A 78-year-old woman died after having her oxygen supply switched off inadvertently at Newton Abbot Hospital, a coroner’s report reveals.
The coroner says having the supply switched off for an unknown period of time the day before she died ‘possibly caused or contributed to her death’.
The details are contained in an official Report to Prevent Future Deaths written by Devon, Plymouth and Torbay coroner Deborah Archer.
The Torbay and South Devon NHS Health Trust says it takes the coroner’s concerns seriously and is reviewing her report in detail.
“We are committed to learning from all incidents to improve patient safety,” said Chief Nurse Nicola McMinn.
The woman was taken to Torbay Hospital where she died on May 17 2022 as a result of bronchopneumonia, rib fractures and ‘respiratory distress’.
The coroner’s report says she had been living at a local care home and suffered from health anxiety, chronic obstructive pulmonary disease (COPD), asthma and heart disease. She was admitted to Torbay Hospital on April 16 2022 after a fall at her care home.
She was treated with low-level oxygen therapy because too much oxygen can cause issues for people with COPD. She was found to have a number of fractures and small blood clots.
Treatment was also given for other issues including duodenal ulcers.
On May 10 she was discharged to Newton Abbot Hospital and received a ‘minimal’ level of oxygen.
The report says she was ‘stable, eating, drinking and mobilising well’ and appeared to be improving sufficiently to begin the process of returning home, but on May 16 there was a note in the nursing records to say that her oxygen had been turned off.
The report goes on: “Asked about whether someone could have knocked the dial inadvertently the consensus was that it was not easily done – and certainly not easily done by a frail patient such as this.”

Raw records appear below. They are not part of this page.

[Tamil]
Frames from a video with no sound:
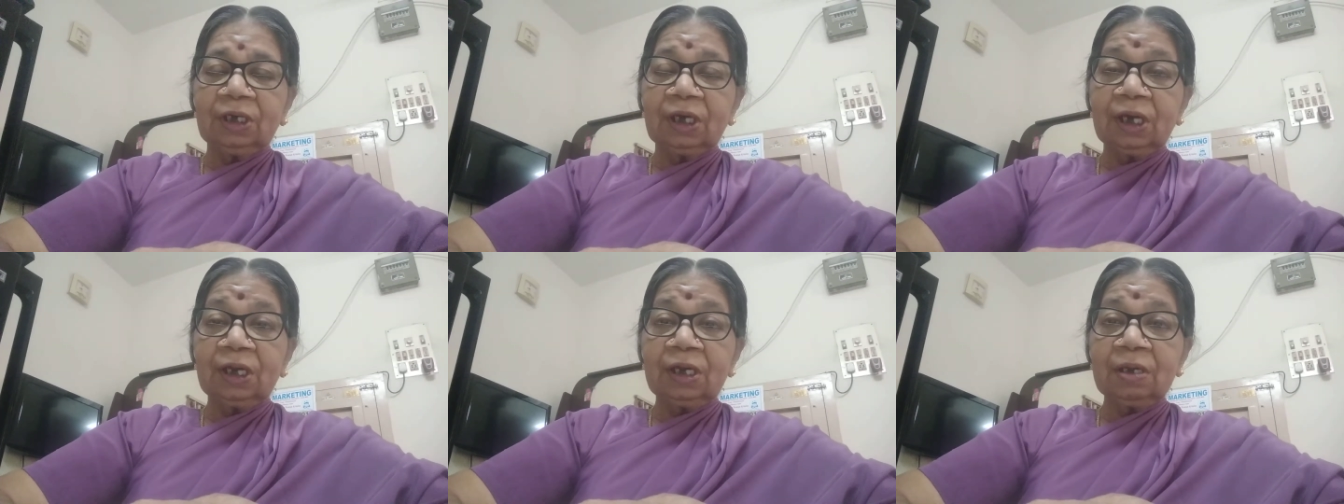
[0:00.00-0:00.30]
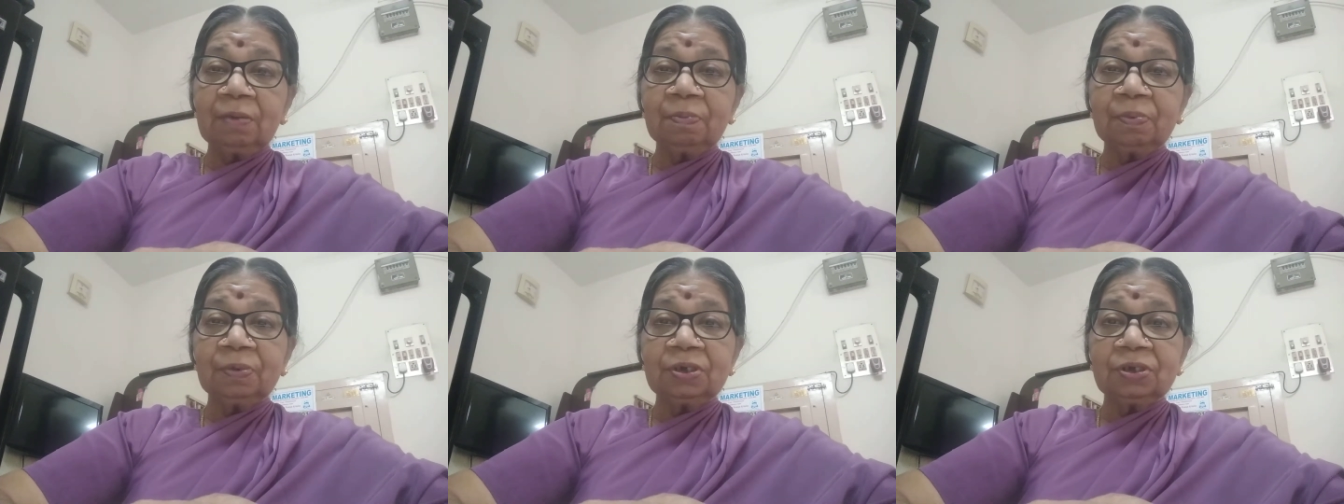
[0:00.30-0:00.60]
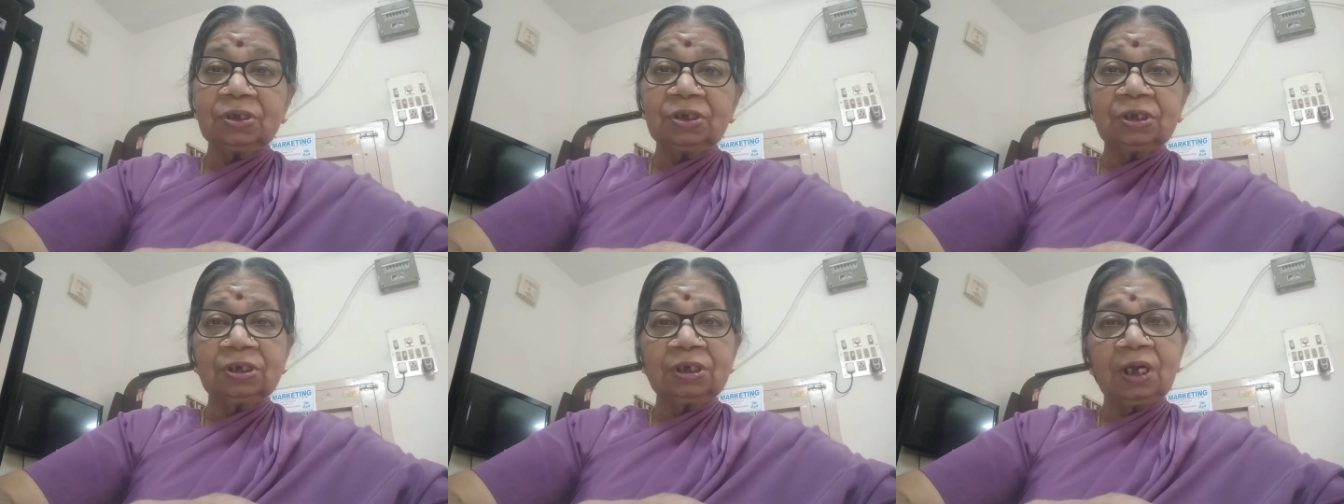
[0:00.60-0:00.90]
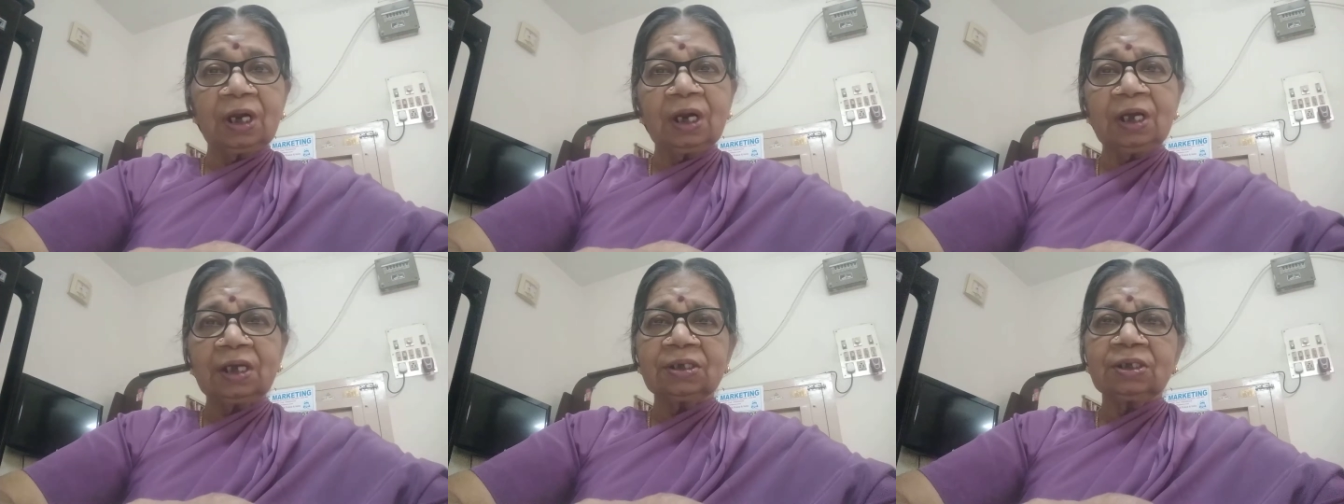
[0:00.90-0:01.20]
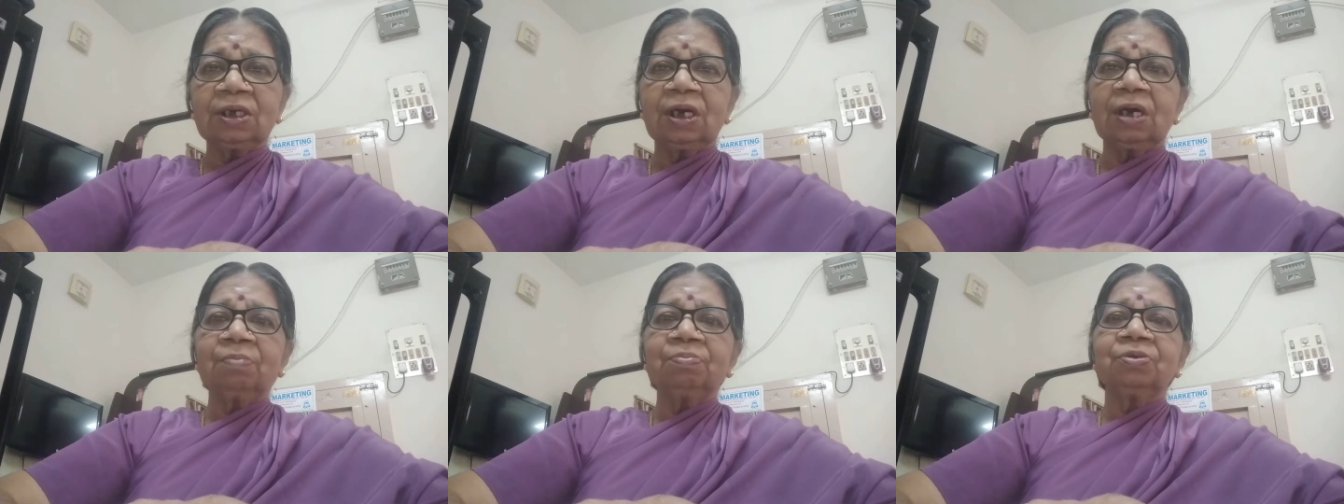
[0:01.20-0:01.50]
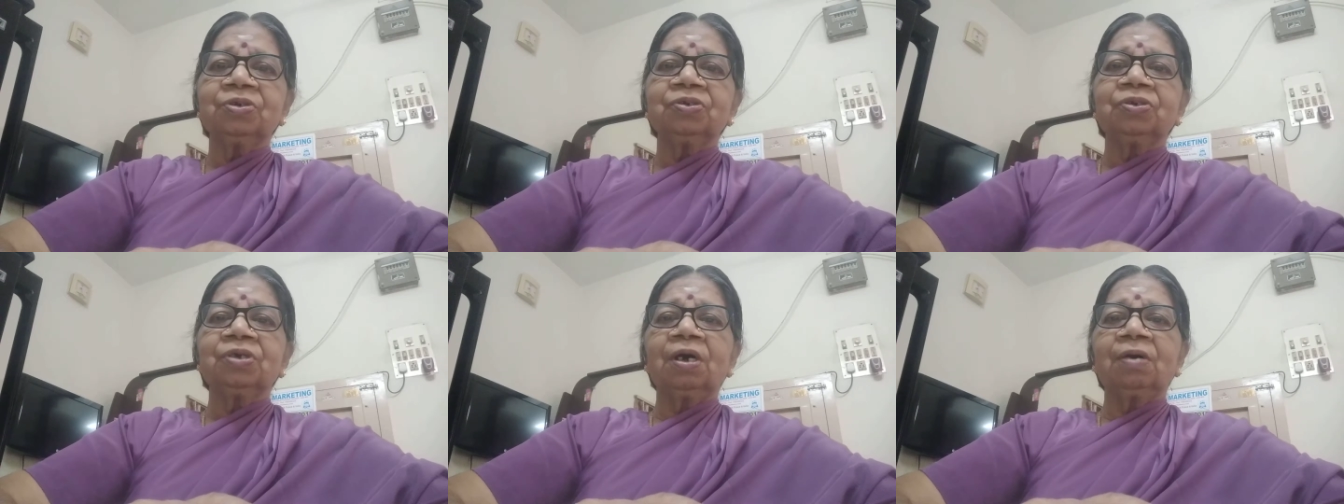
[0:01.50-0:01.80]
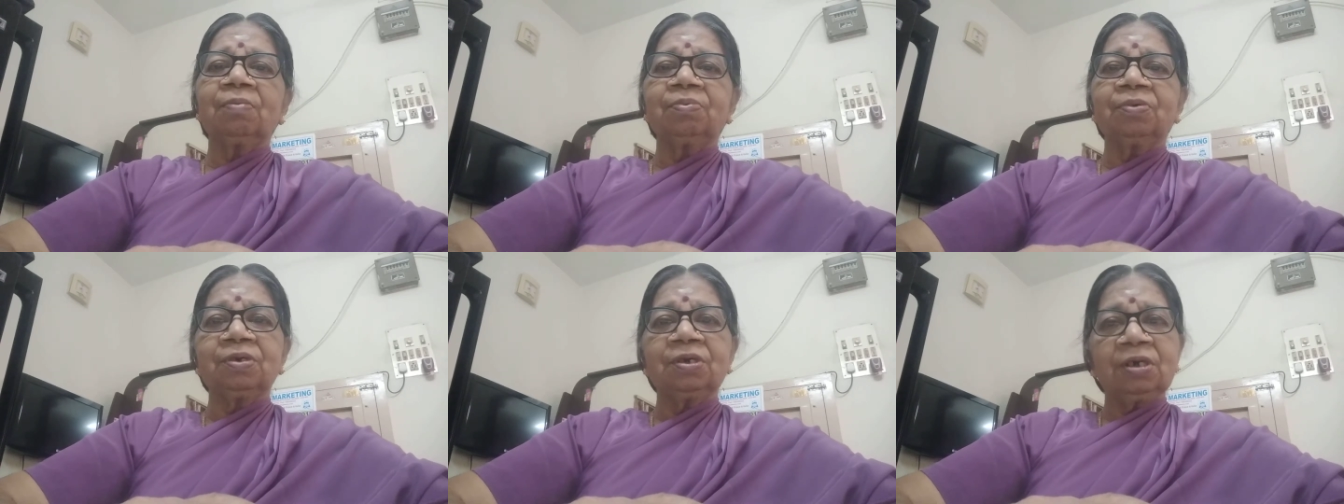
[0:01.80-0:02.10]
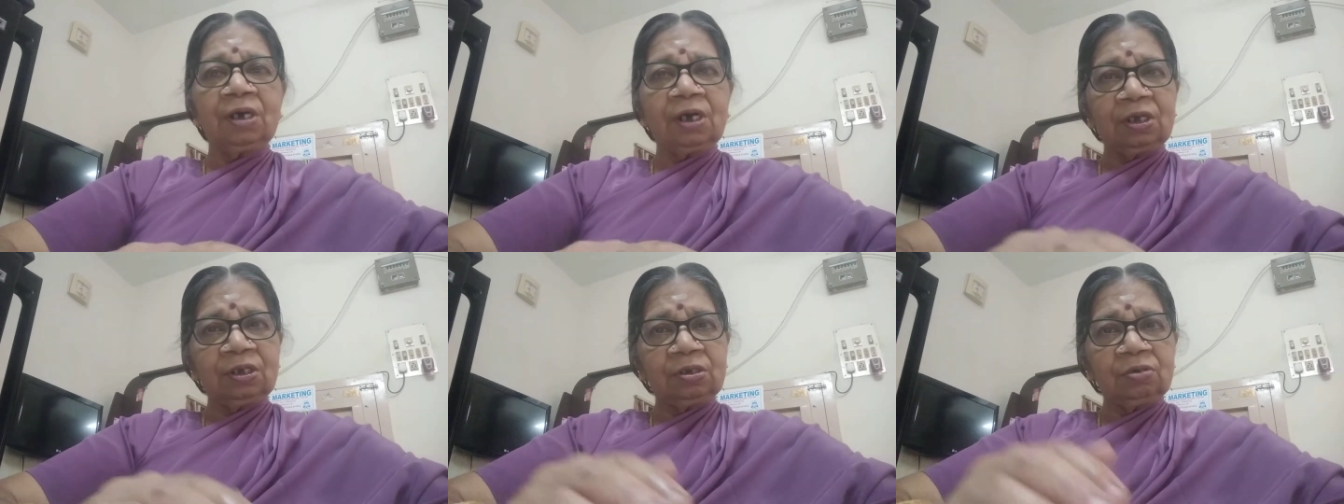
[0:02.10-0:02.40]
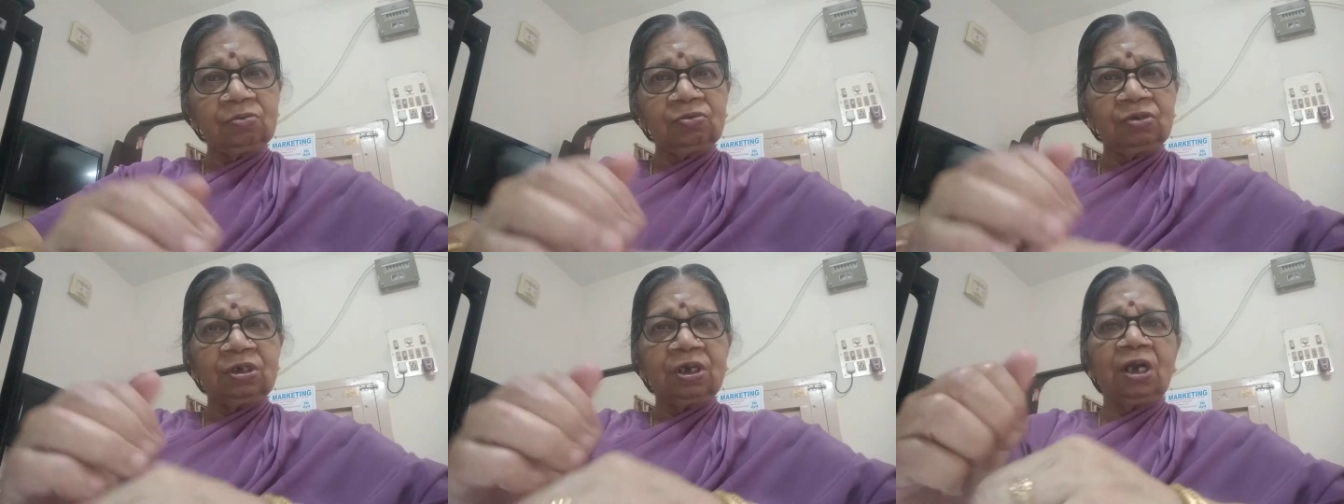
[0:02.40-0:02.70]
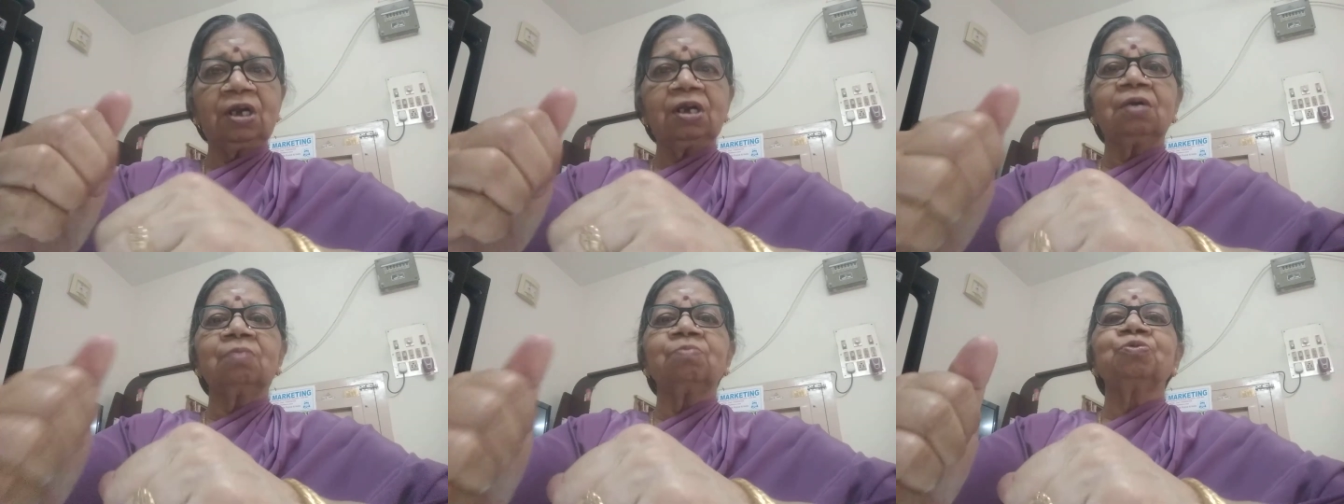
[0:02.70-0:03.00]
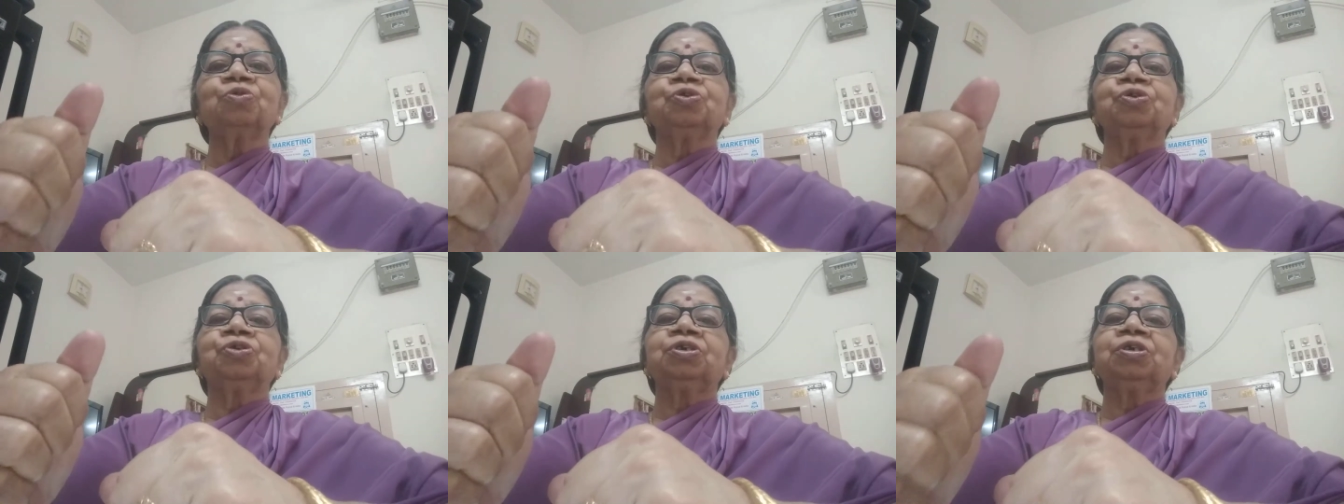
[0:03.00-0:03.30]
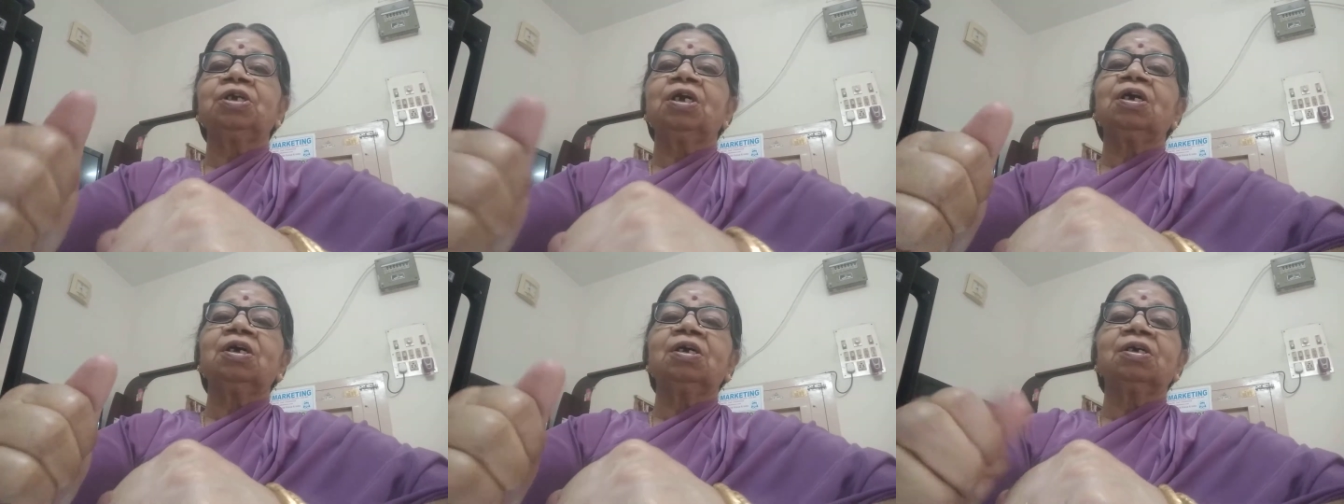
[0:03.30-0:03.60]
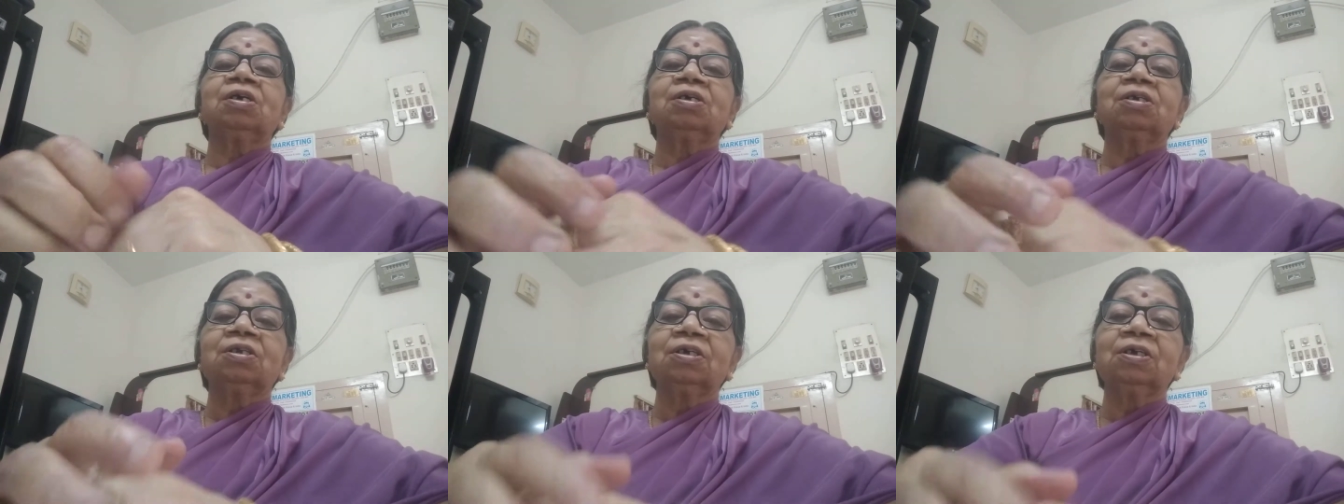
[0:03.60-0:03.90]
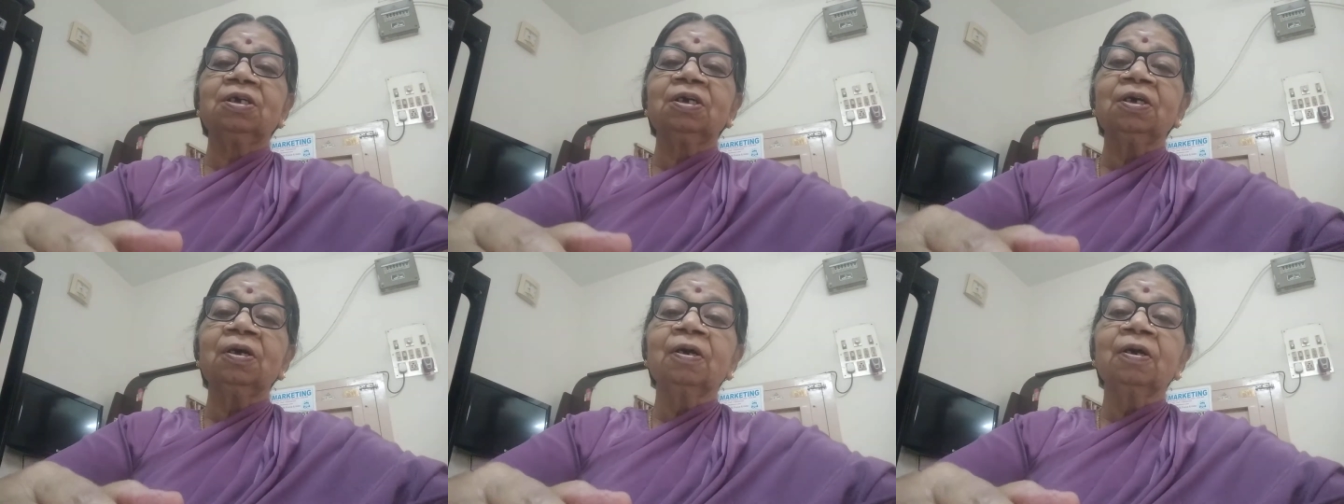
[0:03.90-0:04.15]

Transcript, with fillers: எலி பிடிச்சி நல்லா சாப்பிட்டு சாப்பிட்டு அதுவும் நல்ல புஷ்டியாக இருக்குது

The patient’s oxygen levels then dropped sharply, and she was taken by ambulance to Torbay Hospital, where she died the following day.
The coroner lists four ‘matters of concern’, saying: “In my opinion there is a risk that future deaths could occur unless action is taken.”
Her concerns include a lack of training and understanding by staff at the trust that it is everybody’s responsibility to report and escalate a serious clinical incident such as this.
She adds: “There appears to be no effective process in place for reviewing clinical notes to pick up a clinical issue such as this in circumstances where no complaint has been made by a family member, and no member of staff has recognised or reported it.
“There appears to be a lack of understanding as to when a Serious Incident Report should be made or actioned retrospectively.”
She says there are also shortcomings in processes for reporting such incidents.
In a statement, Nicola McMinn said: “We extend our deepest sympathies to the family and friends of (the patient).
“We have received the Prevention of Future Deaths report from the coroner following the recent inquest. We take the coroner’s concerns very seriously and are currently reviewing the report in detail.
“We are committed to learning from all incidents to improve patient safety. We will provide a formal, comprehensive response to the coroner within the statutory 56-day period, outlining the actions we have taken since May 2022 and those we propose to take following the inquest.
“As this is a formal legal process, it would be inappropriate to comment further until our full response has been submitted to the coroner’s office.”